[Task to carry out]
If a record below holds a picture, drop the picture and copy everything else exactly.

** Supplied data follows **

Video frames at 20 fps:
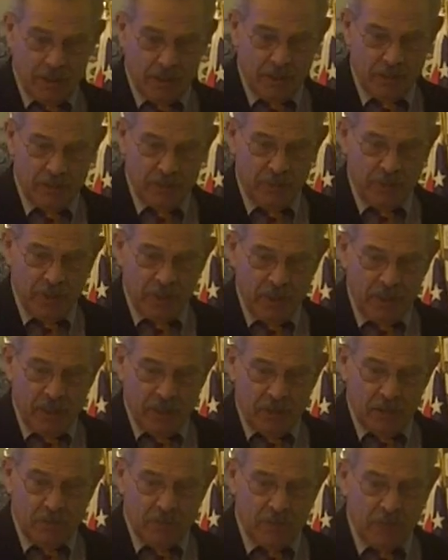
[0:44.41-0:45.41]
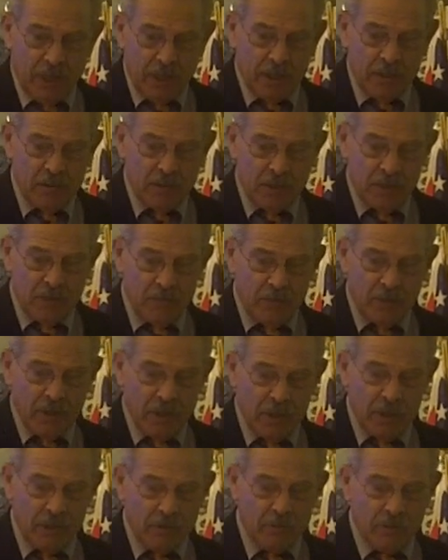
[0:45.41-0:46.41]
Uh, my unit,
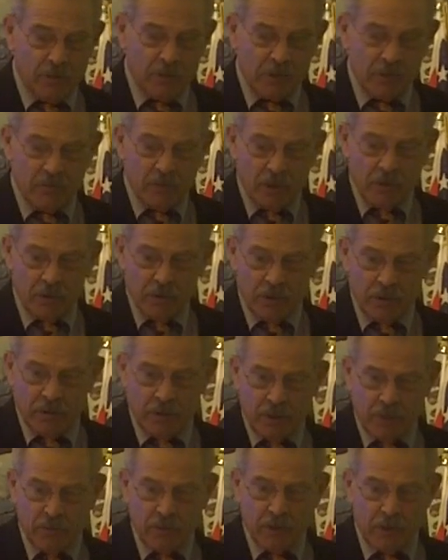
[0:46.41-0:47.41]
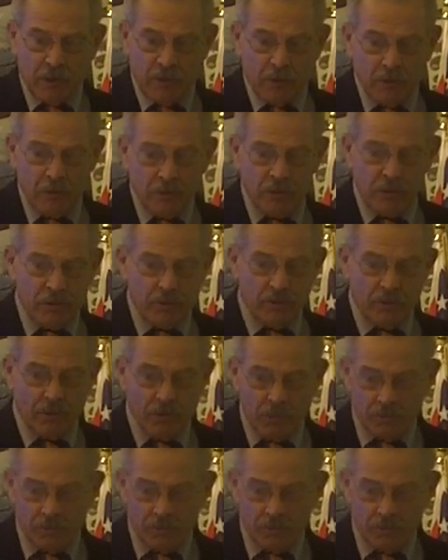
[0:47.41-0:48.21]
uh, first of all, I'm going to go through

** End of Supplied data **

[Answer to the problem]
Video frames at 20 fps:
[0:44.41-0:45.41]
[0:45.41-0:46.41]
Uh, my unit,
[0:46.41-0:47.41]
[0:47.41-0:48.21]
uh, first of all, I'm going to go through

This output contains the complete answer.